• Task requirements:
The entries below are to be reproduced exactly, with their pictures omitted.

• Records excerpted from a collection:

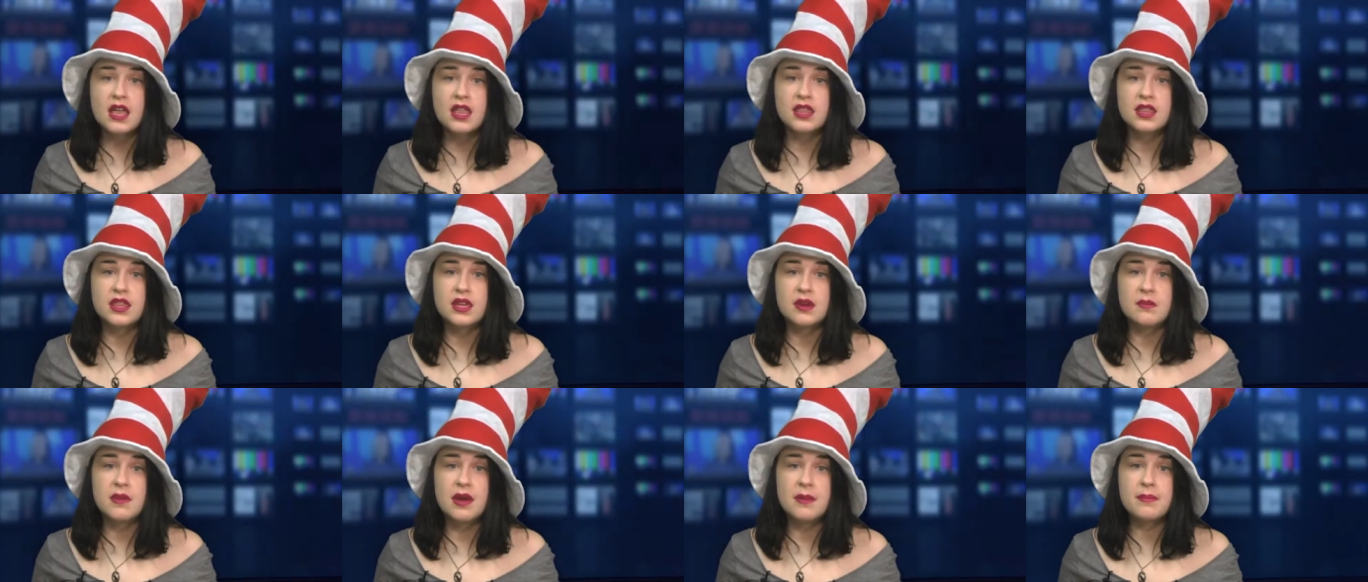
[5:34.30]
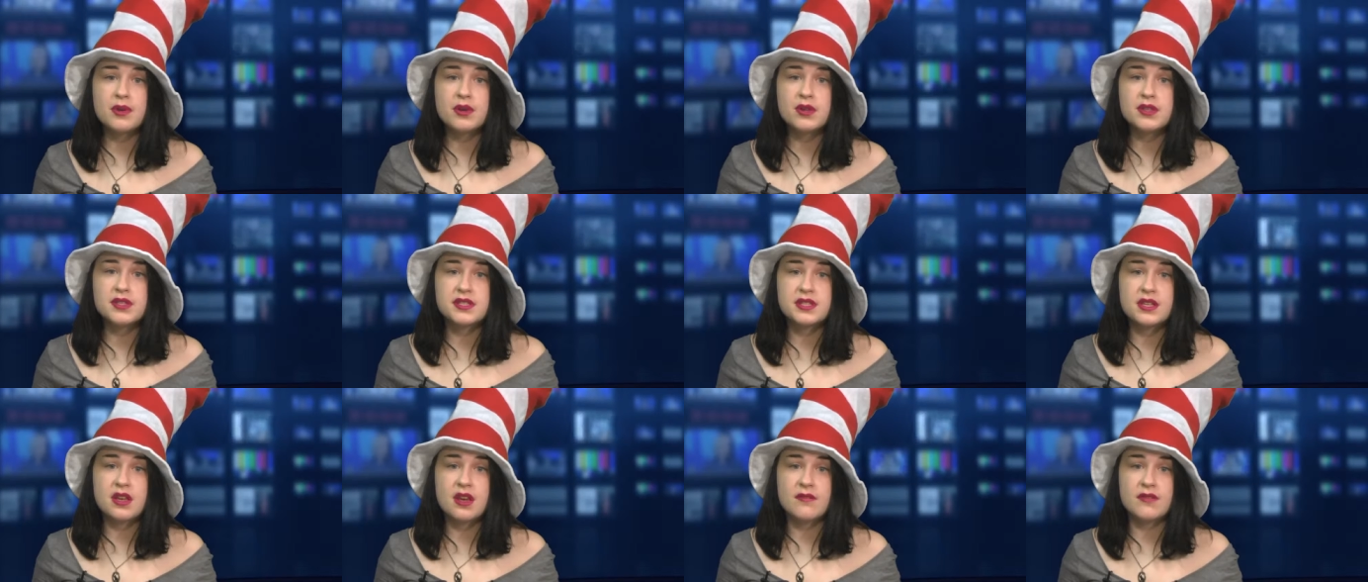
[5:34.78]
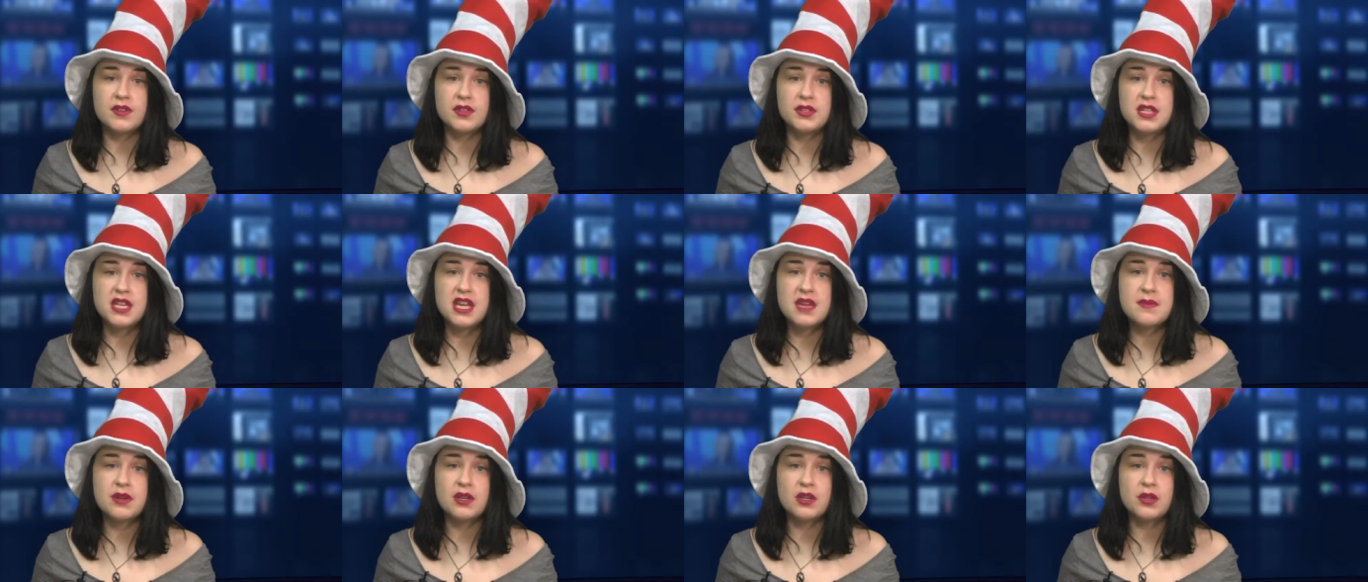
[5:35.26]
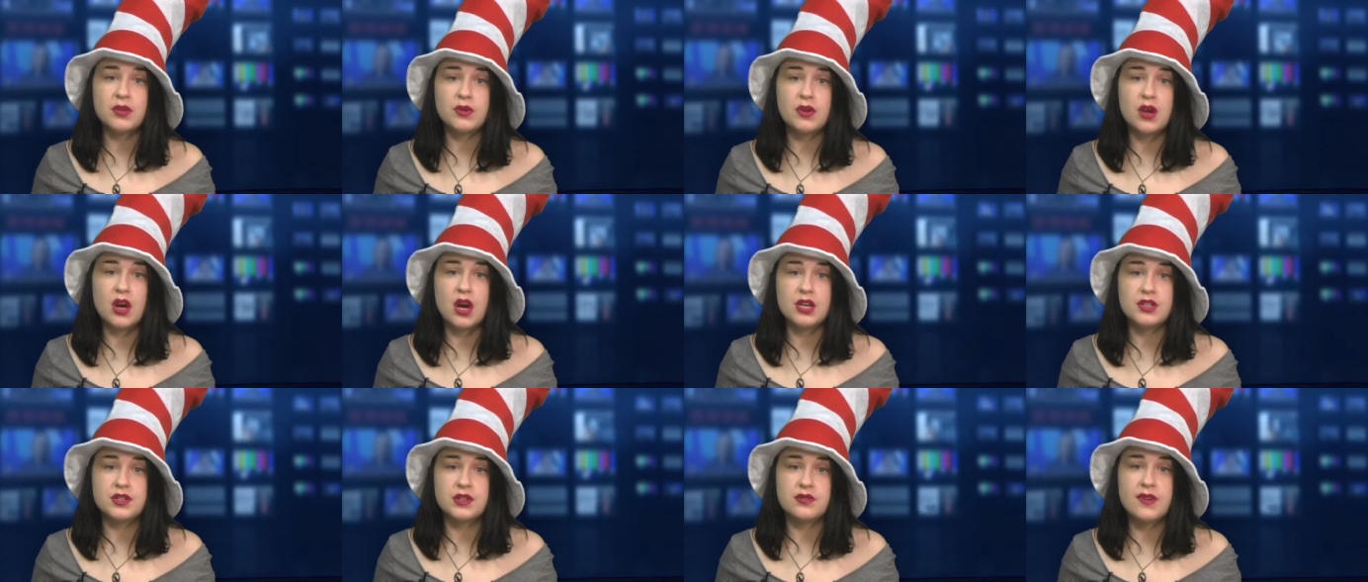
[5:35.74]
The members of the team include
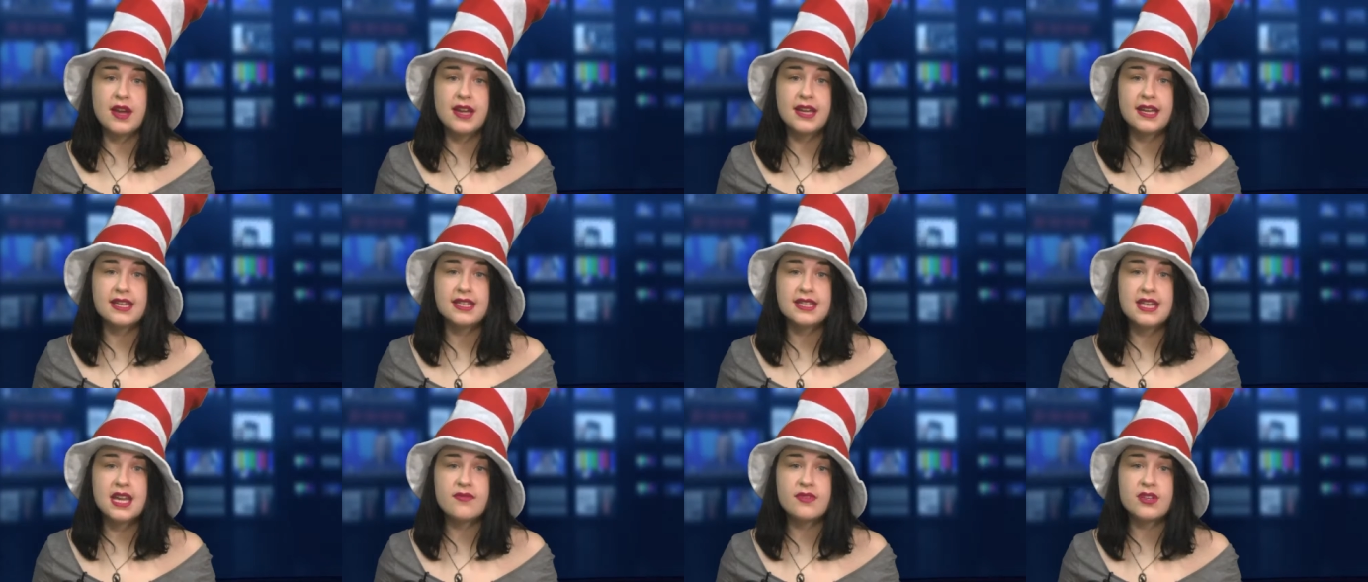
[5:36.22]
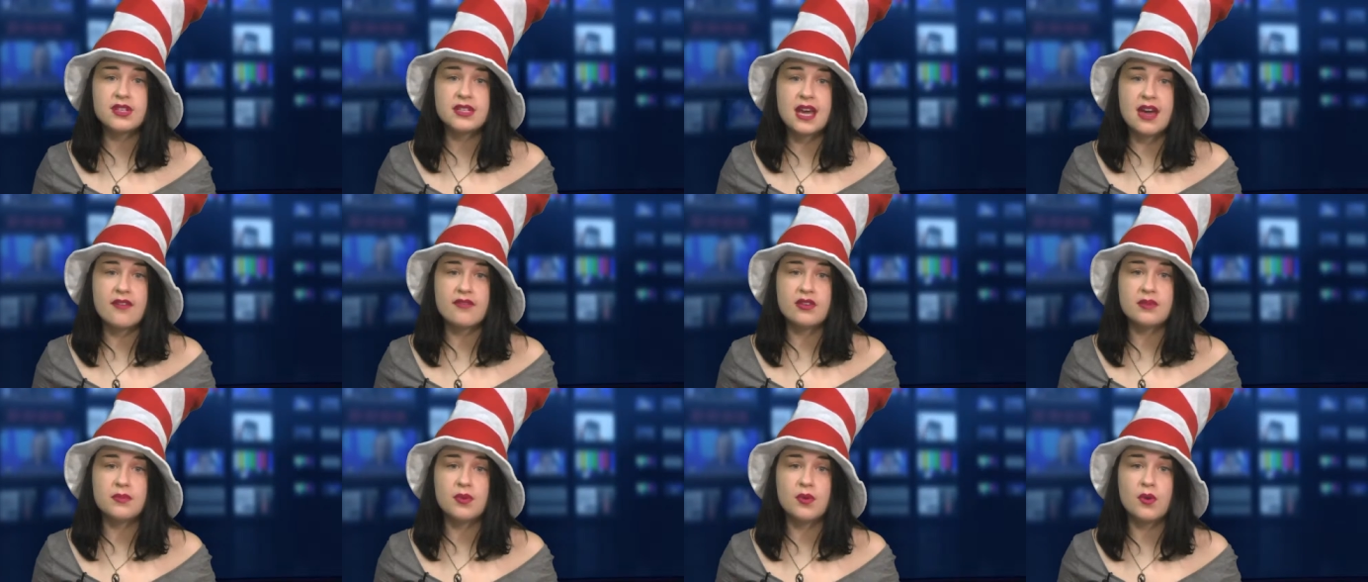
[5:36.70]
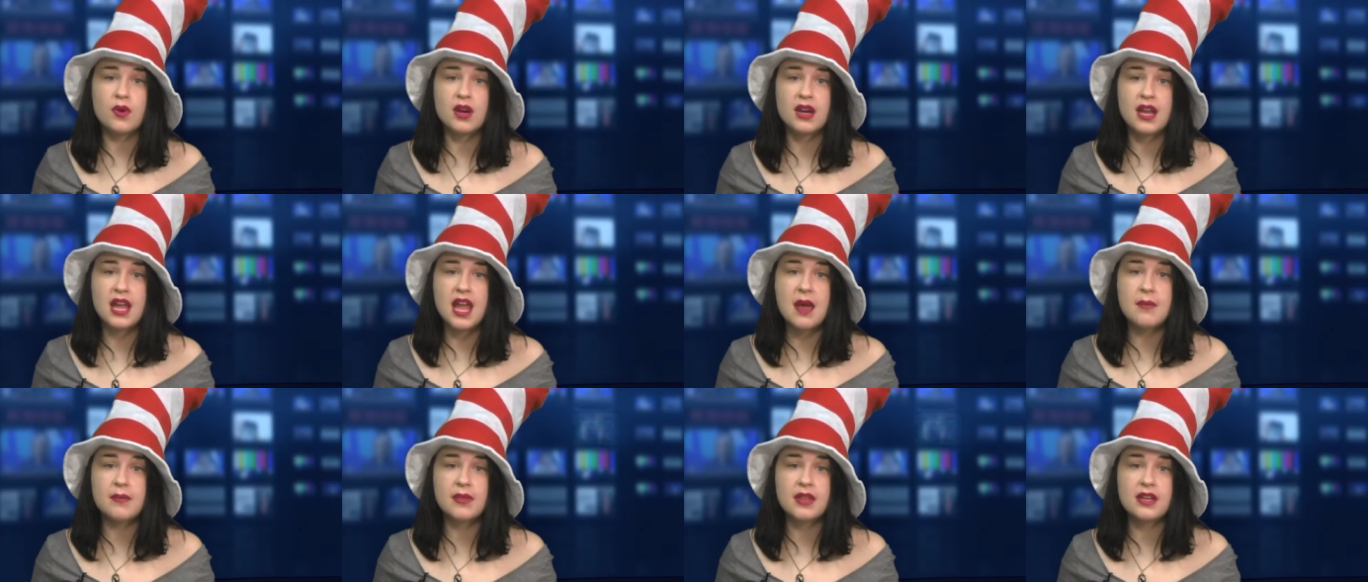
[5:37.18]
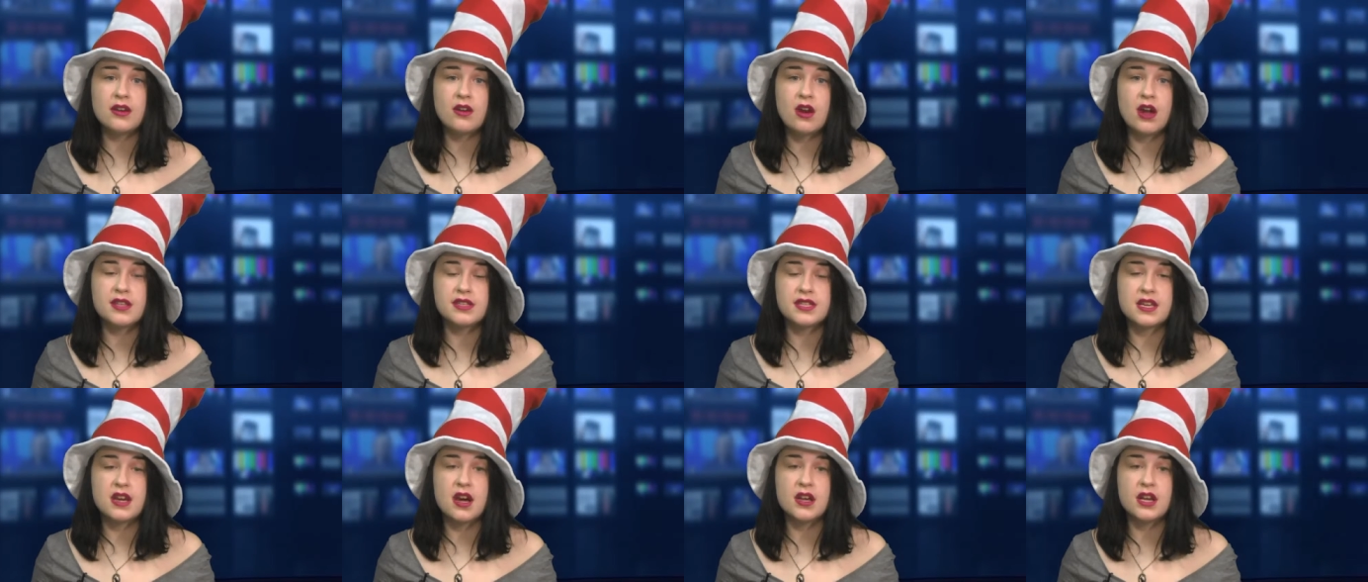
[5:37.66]
Audrey Reagan, Devin Davenport, Emily
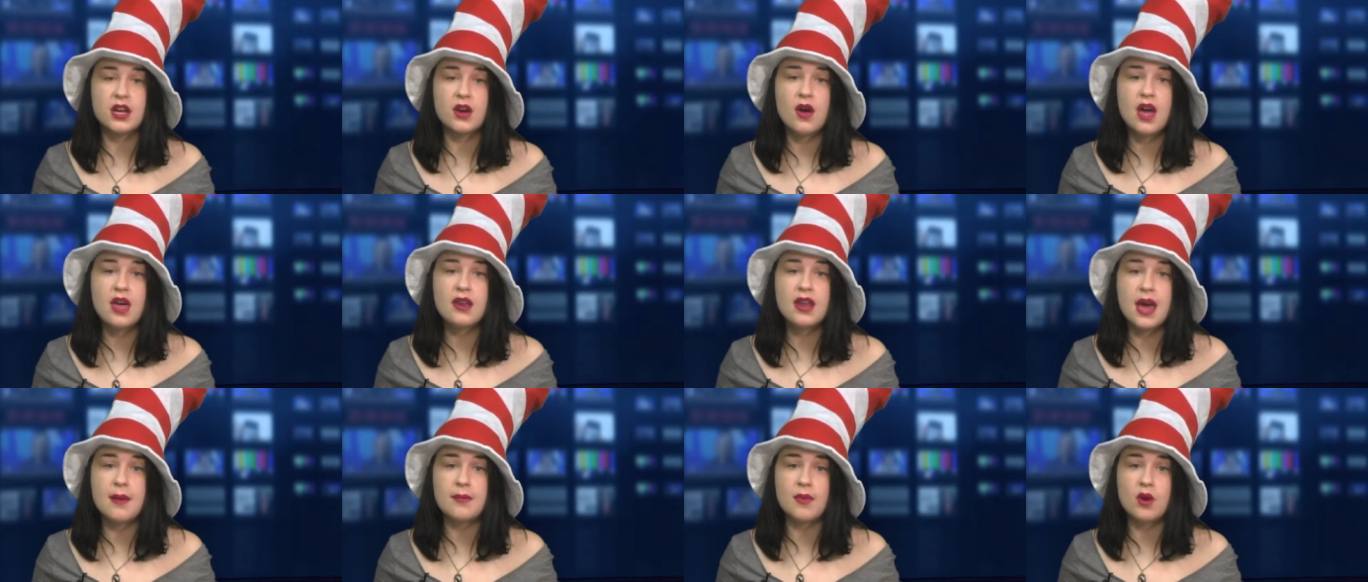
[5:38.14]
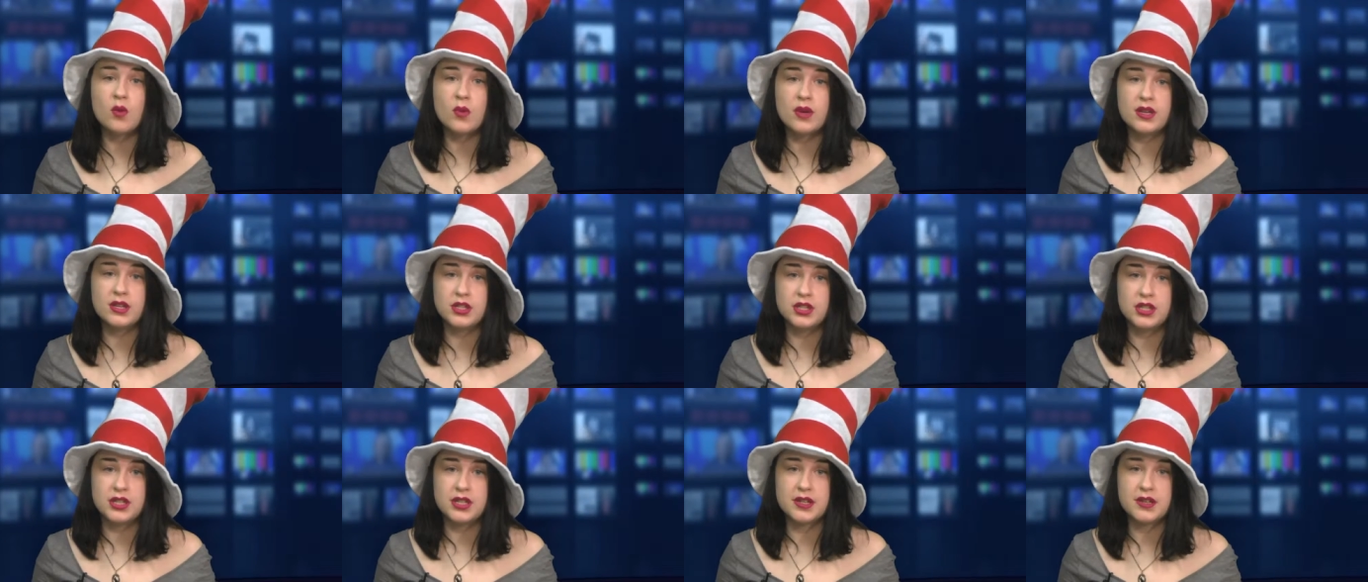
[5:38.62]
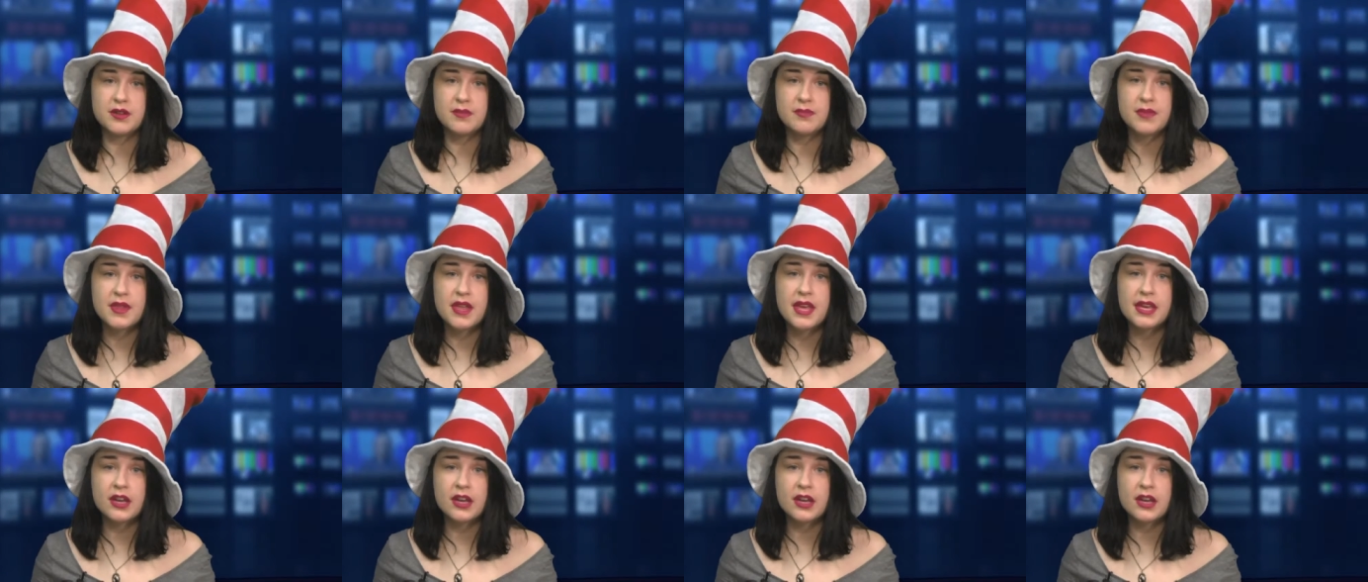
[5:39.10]
Graziano, and Emma Winchill.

• Task output:
[5:34.30]
[5:34.78]
[5:35.26]
[5:35.74]
The members of the team include
[5:36.22]
[5:36.70]
[5:37.18]
[5:37.66]
Audrey Reagan, Devin Davenport, Emily
[5:38.14]
[5:38.62]
[5:39.10]
Graziano, and Emma Winchill.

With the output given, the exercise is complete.